**Problem statement:** Nothing but the images is to be left out of your exact copy of the entries.

**The records:**
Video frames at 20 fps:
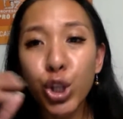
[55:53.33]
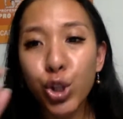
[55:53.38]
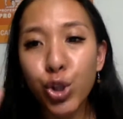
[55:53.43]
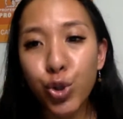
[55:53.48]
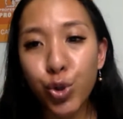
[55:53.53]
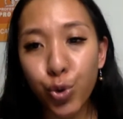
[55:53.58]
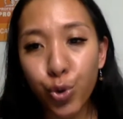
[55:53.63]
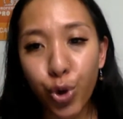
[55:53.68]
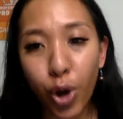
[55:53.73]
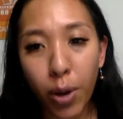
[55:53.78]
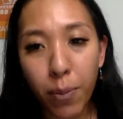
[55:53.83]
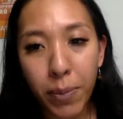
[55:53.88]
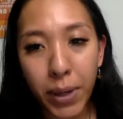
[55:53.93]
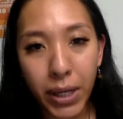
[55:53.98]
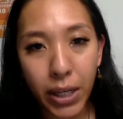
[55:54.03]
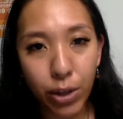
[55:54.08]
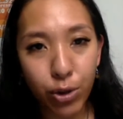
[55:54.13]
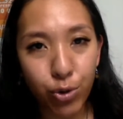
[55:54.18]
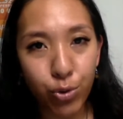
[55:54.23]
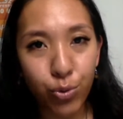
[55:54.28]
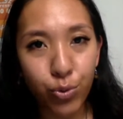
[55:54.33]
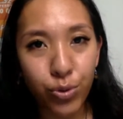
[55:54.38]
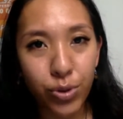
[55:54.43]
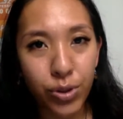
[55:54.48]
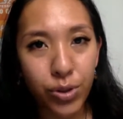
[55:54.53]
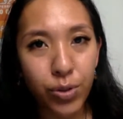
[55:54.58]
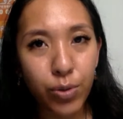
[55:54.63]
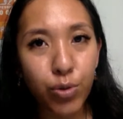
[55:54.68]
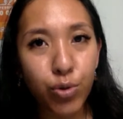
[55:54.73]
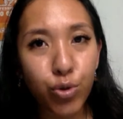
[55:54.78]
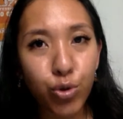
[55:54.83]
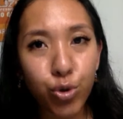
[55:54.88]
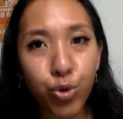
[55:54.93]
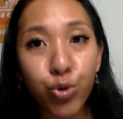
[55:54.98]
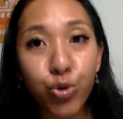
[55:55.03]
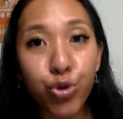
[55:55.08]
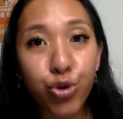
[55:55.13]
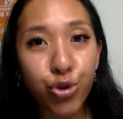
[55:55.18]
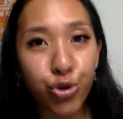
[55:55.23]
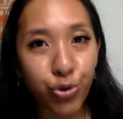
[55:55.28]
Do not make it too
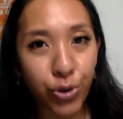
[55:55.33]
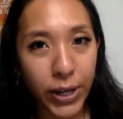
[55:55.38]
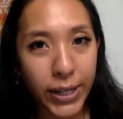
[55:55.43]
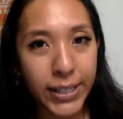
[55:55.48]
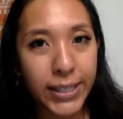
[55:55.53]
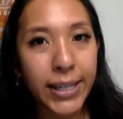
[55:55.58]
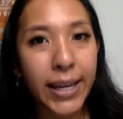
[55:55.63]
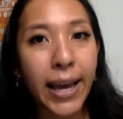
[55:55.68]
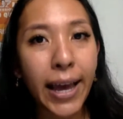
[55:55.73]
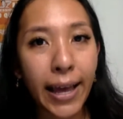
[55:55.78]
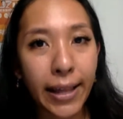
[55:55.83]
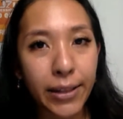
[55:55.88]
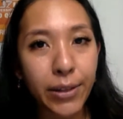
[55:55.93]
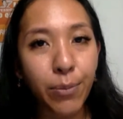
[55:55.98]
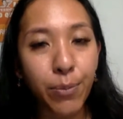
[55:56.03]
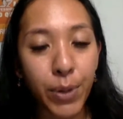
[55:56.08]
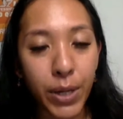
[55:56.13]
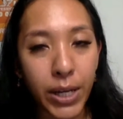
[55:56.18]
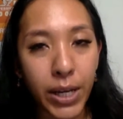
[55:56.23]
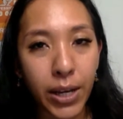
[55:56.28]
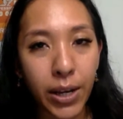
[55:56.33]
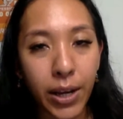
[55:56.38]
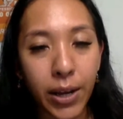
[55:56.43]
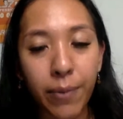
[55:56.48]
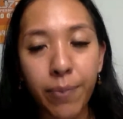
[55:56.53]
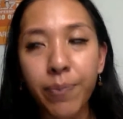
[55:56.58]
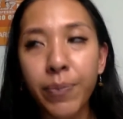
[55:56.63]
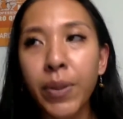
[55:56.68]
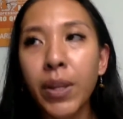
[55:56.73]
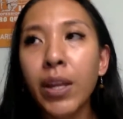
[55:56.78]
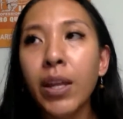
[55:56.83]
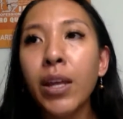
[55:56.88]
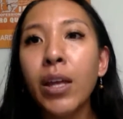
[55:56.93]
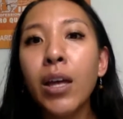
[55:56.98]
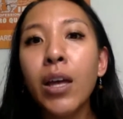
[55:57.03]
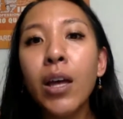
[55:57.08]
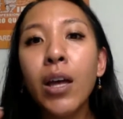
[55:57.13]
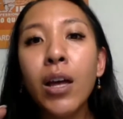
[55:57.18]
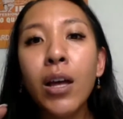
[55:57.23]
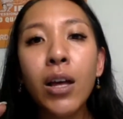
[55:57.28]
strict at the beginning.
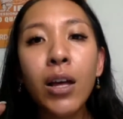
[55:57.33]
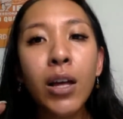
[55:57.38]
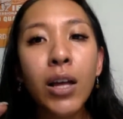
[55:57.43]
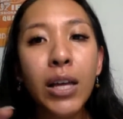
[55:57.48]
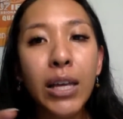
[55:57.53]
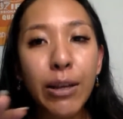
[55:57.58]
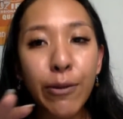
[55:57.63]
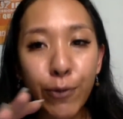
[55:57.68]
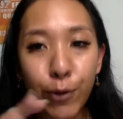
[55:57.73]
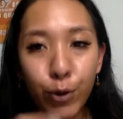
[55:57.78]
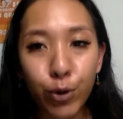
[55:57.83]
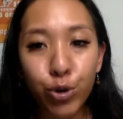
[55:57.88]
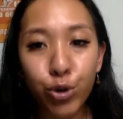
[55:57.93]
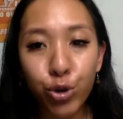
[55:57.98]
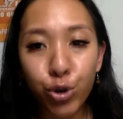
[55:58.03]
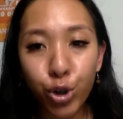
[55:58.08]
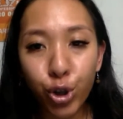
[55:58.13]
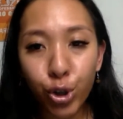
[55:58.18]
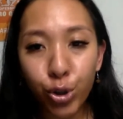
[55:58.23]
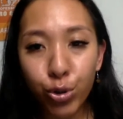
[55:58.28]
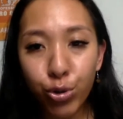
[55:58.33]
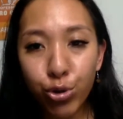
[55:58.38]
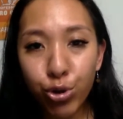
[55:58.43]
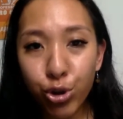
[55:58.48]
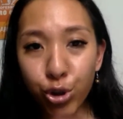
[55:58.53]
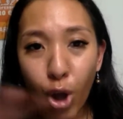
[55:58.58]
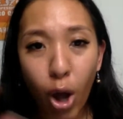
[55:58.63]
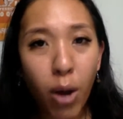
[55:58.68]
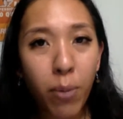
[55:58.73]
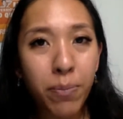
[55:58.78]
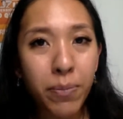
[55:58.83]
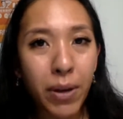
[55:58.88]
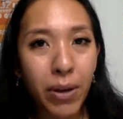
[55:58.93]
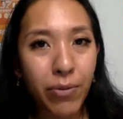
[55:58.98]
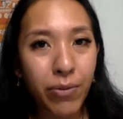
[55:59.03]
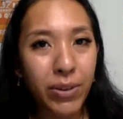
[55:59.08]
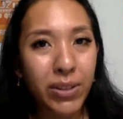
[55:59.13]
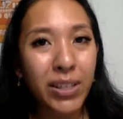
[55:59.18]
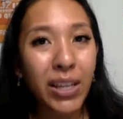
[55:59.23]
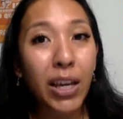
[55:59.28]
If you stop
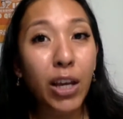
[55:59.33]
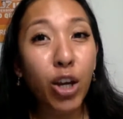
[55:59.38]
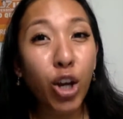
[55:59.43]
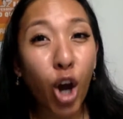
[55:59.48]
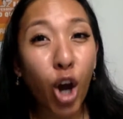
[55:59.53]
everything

**Solved problem:**
Video frames at 20 fps:
[55:53.33]
[55:53.38]
[55:53.43]
[55:53.48]
[55:53.53]
[55:53.58]
[55:53.63]
[55:53.68]
[55:53.73]
[55:53.78]
[55:53.83]
[55:53.88]
[55:53.93]
[55:53.98]
[55:54.03]
[55:54.08]
[55:54.13]
[55:54.18]
[55:54.23]
[55:54.28]
[55:54.33]
[55:54.38]
[55:54.43]
[55:54.48]
[55:54.53]
[55:54.58]
[55:54.63]
[55:54.68]
[55:54.73]
[55:54.78]
[55:54.83]
[55:54.88]
[55:54.93]
[55:54.98]
[55:55.03]
[55:55.08]
[55:55.13]
[55:55.18]
[55:55.23]
[55:55.28]
Do not make it too
[55:55.33]
[55:55.38]
[55:55.43]
[55:55.48]
[55:55.53]
[55:55.58]
[55:55.63]
[55:55.68]
[55:55.73]
[55:55.78]
[55:55.83]
[55:55.88]
[55:55.93]
[55:55.98]
[55:56.03]
[55:56.08]
[55:56.13]
[55:56.18]
[55:56.23]
[55:56.28]
[55:56.33]
[55:56.38]
[55:56.43]
[55:56.48]
[55:56.53]
[55:56.58]
[55:56.63]
[55:56.68]
[55:56.73]
[55:56.78]
[55:56.83]
[55:56.88]
[55:56.93]
[55:56.98]
[55:57.03]
[55:57.08]
[55:57.13]
[55:57.18]
[55:57.23]
[55:57.28]
strict at the beginning.
[55:57.33]
[55:57.38]
[55:57.43]
[55:57.48]
[55:57.53]
[55:57.58]
[55:57.63]
[55:57.68]
[55:57.73]
[55:57.78]
[55:57.83]
[55:57.88]
[55:57.93]
[55:57.98]
[55:58.03]
[55:58.08]
[55:58.13]
[55:58.18]
[55:58.23]
[55:58.28]
[55:58.33]
[55:58.38]
[55:58.43]
[55:58.48]
[55:58.53]
[55:58.58]
[55:58.63]
[55:58.68]
[55:58.73]
[55:58.78]
[55:58.83]
[55:58.88]
[55:58.93]
[55:58.98]
[55:59.03]
[55:59.08]
[55:59.13]
[55:59.18]
[55:59.23]
[55:59.28]
If you stop
[55:59.33]
[55:59.38]
[55:59.43]
[55:59.48]
[55:59.53]
everything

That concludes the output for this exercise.